* [TO DO]
Use the entries below to count the lines that hold the word "What"; answer with the number only.

......

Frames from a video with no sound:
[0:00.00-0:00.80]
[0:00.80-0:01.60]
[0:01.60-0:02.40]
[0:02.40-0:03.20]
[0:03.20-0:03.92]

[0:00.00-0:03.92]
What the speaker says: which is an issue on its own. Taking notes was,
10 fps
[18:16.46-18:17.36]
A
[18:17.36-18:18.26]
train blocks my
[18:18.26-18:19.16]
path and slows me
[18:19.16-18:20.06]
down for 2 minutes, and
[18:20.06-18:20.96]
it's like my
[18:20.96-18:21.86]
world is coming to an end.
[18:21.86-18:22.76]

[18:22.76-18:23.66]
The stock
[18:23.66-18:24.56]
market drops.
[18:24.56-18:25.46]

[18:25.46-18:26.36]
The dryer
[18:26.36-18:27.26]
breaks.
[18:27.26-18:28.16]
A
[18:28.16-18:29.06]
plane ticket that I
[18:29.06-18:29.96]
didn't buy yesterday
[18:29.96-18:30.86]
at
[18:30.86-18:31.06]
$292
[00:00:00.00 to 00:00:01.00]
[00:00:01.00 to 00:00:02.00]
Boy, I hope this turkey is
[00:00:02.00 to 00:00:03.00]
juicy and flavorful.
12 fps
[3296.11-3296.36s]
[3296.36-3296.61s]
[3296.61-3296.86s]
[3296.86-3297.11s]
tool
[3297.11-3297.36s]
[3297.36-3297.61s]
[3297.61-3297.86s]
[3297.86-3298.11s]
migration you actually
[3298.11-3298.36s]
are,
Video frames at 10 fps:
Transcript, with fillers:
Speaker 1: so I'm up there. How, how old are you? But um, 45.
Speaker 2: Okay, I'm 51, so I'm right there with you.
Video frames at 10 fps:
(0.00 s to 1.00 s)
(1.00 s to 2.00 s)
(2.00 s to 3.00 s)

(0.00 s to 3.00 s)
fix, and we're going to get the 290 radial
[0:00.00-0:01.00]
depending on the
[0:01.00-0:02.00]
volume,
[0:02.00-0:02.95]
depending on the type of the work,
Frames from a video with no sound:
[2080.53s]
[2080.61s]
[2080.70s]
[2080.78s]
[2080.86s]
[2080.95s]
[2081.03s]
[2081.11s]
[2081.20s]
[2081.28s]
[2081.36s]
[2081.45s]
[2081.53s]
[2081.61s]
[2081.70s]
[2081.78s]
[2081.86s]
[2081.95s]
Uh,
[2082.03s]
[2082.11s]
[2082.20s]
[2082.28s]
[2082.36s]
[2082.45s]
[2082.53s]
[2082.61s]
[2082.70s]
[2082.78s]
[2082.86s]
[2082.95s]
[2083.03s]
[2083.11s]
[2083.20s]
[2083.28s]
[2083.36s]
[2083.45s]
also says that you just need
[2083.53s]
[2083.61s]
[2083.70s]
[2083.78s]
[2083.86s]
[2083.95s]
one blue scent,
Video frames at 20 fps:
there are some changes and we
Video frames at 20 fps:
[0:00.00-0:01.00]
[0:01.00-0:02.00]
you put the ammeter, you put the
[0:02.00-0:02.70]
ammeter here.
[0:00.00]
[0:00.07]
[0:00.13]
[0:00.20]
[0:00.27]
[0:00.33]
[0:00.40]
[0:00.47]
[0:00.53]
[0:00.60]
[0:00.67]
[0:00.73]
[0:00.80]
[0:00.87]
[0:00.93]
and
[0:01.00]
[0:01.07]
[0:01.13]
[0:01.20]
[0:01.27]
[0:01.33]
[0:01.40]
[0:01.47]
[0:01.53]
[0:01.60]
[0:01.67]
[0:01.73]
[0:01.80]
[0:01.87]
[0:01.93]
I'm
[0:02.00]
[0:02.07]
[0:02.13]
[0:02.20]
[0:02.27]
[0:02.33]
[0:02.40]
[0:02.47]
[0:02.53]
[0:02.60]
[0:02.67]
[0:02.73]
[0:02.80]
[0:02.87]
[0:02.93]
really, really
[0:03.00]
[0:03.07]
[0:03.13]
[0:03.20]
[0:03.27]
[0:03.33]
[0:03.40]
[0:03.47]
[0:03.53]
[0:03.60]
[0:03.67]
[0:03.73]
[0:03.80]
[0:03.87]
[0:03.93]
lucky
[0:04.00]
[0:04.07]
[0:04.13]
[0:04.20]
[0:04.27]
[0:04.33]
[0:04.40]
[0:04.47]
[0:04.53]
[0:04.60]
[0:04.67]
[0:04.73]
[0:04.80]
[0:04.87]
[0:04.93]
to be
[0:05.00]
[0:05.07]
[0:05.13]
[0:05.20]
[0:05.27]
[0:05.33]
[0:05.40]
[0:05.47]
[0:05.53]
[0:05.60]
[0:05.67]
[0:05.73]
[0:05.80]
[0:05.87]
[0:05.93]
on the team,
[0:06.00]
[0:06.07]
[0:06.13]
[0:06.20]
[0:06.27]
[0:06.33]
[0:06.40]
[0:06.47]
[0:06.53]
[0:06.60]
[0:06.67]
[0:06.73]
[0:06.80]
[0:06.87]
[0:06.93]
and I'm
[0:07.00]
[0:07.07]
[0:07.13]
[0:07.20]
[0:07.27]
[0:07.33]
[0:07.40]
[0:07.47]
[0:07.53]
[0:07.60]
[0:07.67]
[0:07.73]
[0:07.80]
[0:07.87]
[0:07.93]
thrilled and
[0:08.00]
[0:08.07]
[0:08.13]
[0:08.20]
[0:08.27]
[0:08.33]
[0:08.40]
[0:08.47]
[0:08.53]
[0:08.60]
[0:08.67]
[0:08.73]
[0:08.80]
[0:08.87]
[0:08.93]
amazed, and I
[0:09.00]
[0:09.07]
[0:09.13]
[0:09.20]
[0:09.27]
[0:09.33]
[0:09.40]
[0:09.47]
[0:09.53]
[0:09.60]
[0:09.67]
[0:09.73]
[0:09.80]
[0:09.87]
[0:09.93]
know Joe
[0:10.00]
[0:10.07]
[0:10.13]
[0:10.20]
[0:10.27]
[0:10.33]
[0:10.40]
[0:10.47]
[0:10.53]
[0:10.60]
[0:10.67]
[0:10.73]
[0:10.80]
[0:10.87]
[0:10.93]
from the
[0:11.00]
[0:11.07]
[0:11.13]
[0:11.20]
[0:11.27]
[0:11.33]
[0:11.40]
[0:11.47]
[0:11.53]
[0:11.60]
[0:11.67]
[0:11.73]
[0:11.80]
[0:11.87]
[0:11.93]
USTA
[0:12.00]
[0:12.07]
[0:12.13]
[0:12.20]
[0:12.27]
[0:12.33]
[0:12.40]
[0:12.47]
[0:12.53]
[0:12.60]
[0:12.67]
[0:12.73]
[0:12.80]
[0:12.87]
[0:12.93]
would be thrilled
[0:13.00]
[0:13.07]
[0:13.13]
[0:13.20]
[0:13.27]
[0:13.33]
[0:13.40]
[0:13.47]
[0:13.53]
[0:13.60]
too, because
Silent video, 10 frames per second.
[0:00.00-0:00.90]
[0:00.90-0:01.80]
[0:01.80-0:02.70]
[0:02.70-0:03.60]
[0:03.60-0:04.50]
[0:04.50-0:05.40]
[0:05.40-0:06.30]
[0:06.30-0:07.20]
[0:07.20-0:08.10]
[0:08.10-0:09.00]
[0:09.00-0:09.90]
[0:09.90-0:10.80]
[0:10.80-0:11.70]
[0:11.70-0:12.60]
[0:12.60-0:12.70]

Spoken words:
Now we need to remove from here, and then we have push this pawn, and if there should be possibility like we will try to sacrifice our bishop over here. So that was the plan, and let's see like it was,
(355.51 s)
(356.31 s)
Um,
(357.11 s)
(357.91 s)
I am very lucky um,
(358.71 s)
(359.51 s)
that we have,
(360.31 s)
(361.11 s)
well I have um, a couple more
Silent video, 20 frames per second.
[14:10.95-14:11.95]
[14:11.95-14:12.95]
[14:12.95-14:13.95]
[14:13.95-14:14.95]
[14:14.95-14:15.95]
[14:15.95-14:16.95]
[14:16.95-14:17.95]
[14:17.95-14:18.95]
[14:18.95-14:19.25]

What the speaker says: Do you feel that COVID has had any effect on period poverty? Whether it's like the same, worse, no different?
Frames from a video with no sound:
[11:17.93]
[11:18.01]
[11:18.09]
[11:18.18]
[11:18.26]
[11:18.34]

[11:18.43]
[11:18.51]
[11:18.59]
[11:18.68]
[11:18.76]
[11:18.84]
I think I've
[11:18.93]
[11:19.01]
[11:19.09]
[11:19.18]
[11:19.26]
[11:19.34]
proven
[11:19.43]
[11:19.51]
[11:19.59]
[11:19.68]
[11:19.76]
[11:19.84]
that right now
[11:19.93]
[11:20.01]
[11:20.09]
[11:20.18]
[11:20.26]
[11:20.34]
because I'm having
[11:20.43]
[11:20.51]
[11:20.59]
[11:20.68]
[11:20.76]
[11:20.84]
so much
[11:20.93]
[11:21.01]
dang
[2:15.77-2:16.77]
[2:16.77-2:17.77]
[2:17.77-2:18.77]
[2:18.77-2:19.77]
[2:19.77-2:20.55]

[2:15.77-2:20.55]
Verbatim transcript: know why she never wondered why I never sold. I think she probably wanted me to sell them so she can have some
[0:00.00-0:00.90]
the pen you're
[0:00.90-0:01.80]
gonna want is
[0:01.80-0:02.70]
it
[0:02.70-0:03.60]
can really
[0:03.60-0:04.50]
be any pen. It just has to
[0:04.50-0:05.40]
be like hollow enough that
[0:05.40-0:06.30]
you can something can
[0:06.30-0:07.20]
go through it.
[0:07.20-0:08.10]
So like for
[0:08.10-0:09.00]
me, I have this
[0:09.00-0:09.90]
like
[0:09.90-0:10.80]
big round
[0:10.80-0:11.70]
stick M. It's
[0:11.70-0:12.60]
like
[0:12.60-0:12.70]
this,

......

* [RESPONSE FOR THIS EXERCISE]
2